Comment by jdw64

15 hours ago

What matters is that the writer of this article is also intelligent enough to present perspectives that I myself had not considered.

But perhaps he felt disappointment at seeing a flawed side of someone he once regarded as a hero, and that disappointment turned into aggressive criticism.

I also felt uncomfortable with this article partly because I once liked Dawkins myself. So perhaps my response was also a kind of defense born from fandom.

That is not a purely rational response. It is an emotional one.

In the end, not everything in the world can be reduced to understanding.

I think about the role passion plays in science when thinking about emotional vs. rational responses. I think passion is what fuels those emotional responses. To be dispassionate, one is ready to throw away their heroes and hypotheses with ease. Which is logical and what we’re taught: let new information change your models.

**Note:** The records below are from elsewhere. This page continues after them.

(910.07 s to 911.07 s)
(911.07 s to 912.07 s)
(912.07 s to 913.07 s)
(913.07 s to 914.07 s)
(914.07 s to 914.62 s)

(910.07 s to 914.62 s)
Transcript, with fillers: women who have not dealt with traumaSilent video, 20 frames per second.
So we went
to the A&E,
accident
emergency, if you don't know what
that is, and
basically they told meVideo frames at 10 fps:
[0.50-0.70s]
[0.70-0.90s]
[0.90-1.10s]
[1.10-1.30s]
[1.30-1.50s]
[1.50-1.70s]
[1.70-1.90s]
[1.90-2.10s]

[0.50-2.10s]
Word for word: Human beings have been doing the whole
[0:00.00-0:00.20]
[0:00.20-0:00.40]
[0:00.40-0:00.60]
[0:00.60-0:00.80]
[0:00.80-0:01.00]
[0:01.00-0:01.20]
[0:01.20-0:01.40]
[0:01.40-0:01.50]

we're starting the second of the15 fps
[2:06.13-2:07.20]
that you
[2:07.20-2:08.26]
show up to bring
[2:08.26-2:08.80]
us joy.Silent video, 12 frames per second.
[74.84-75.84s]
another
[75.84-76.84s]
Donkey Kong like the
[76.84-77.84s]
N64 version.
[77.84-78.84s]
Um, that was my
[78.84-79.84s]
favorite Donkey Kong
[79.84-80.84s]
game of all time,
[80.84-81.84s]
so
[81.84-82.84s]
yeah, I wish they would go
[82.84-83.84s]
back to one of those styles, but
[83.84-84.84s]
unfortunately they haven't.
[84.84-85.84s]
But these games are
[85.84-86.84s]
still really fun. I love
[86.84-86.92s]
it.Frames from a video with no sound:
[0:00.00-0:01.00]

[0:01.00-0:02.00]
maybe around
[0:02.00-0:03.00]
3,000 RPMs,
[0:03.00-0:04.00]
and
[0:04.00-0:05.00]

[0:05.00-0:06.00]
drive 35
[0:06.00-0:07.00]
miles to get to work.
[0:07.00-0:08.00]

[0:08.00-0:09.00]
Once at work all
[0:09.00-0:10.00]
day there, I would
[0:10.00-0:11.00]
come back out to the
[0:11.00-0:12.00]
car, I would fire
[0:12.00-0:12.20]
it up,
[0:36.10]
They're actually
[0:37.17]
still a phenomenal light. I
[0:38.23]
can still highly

But even if it causes us to drag our heels and feel deep emotion when something we wanted to be exciting and true was just invalidated, it drives our impulse to dig deep and not give up or skip over a potential discovery.

I think Vulcans from Star Trek are what you get when your science lacks passion. Thorough, consistent, systematic. Subtly mocking the lesser humans for their impulse to explore that perfectly mundane star system.

I think where my mind is wandering with this is that some of our emotional responses act as a sort of cultural friction. We should be able to give up on Dawkins if the facts call for that. But it’s probably valuable for us to be stubborn about giving up on things we believe in.